Industri minyak dan gas bumi (migas) di Indonesia memiliki peranan yang sangat strategis dalam perekonomian nasional. Sebagai salah satu sektor dengan kontribusi besar terhadap pendapatan negara, investasi dalam industri migas selalu menarik perhatian banyak pihak, baik itu investor dalam negeri maupun luar negeri. Salah satu aspek penting dalam investasi di sektor migas adalah skema kontrak yang berlaku, yang secara langsung mempengaruhi aspek perpajakan dan insentif fiskal bagi para kontraktor migas.
Di Indonesia, terdapat regulasi baru yang menerbitkan bagi hasil kontraktor migas dengan perhitungan dimuka atau gross split. Kementrian ESDM Ariana Soemanto selaku Direktur Pembinaan Hulu Migas mengatakan aturan tersebut tertuang dalam Peraturan Menteri (Permen) ESDM Nomor 13 Tahun 2024 tentang Kontrak Bagi Hasil Gross Split yang menggantikan Permen ESDM Nomor 8 Tahun 2017.
Baca juga: Insentif Pajak dan Regulasi untuk Kontraktor Migas: Apa yang Perlu Diketahui?
Dalam Permen ESDM 13/2024, selain mengatur tentang kontrak bagi hasil gross split, juga mengatur tentang wilayah kerja migas nonkonvensional bagi hasil untuk kontraktor mencapai 93%-95% di awal yang membuat kontrak lebih menarik. Selain itu, aturan gross split yang juga berubah ialah 13 komponen tambahan bagi hasil menjadi lebih sederhana hanya 5 komponen yang terdiri dari jumlah cadangan, lokasi lapangan, ketersediaan infrastruktur, harga minyak bumi, dan harga gas bumi.
Pada skema lama, gross split memberikan bagi hasil kontraktor sangat variatif, bisa sangat rendah atau mungkin hingga 0% pada kondisi tertentu. Namun, skema yang baru menawarkan kepastian bagi hasil sekitar 75% sampai 95% bagi kontraktor, menjadikan wilayah kerja migas nonkonvensional lebih menarik dan memberikan pilihan yang lebih fleksibel sesuai kenyamanan kontraktor.

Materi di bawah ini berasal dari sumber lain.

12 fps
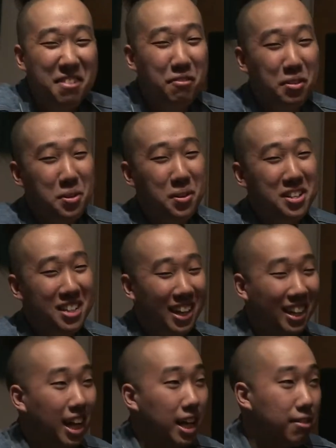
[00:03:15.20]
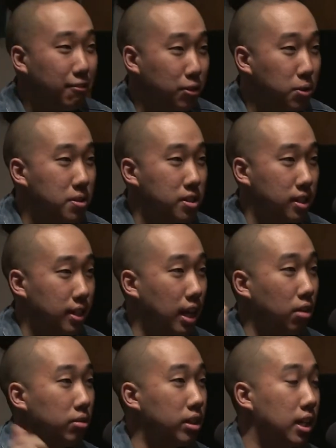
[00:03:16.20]
influenced. I got influenced, and then
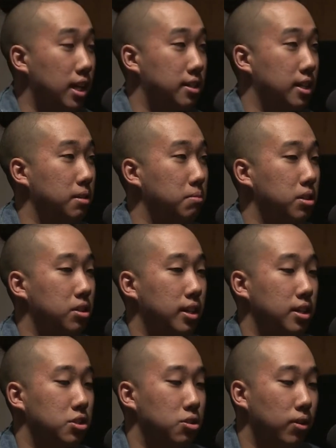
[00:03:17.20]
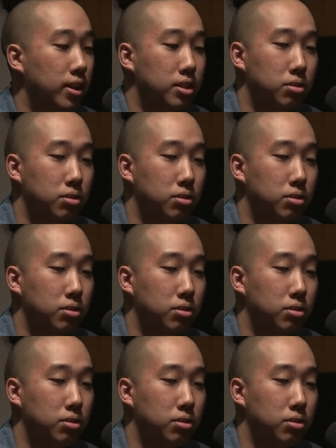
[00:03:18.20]
I realized how much I enjoyed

Bagi kontraktor yang ingin pindah ke cost recovery dari sebelumnya gross split ataupun sebaliknya, dapat memilih jenis kontrak sesuai kenyamanan dengan syarat kontrak ditandatangani setelah adanya Permen ESDM 13/2024. Namun, bagi kontraktor migas eksisting atau yang kontraknya ditandatangani sebelum Permen ESDM 13/2024 dapat beralih ke skema kontrak gross split yang baru dengan syarat, sebagai berikut:
- Kontrak skema gross split lama untuk migas nonkonvensional, termasuk gas metana batu bara dan shale oil / gas.
- Kontrak skema cost recovery, sepanjang masih tahap eksplorasi dan belum mendapatkan persetujuan plan of development pertama (POD-I) dari pemerintah.
Baca juga: Potensi Pajak Perusahaan Migas dan Batu Bara di Negara Maju Capai Rp11,6 Kuadriliun
Pengecualian bagi kontrak skema gross split lama yang sudah tahap produksi, tidak dapat berubah ke skema gross split baru, melainkan hanya dapat berubah ke kontrak skema cost recovery.
Terakhir, Ariana Soemanto mengatakan bahwa setidaknya sudah terdapat lima kontraktor/blok yang berminat untuk menggunakan skema gross split baru yang sesuai dengan Permen ESDM 13/2024. Kontraktor dapat memilih skema kontrak mana yang sesuai dengan risk profile masing-masing kontraktor tersebut.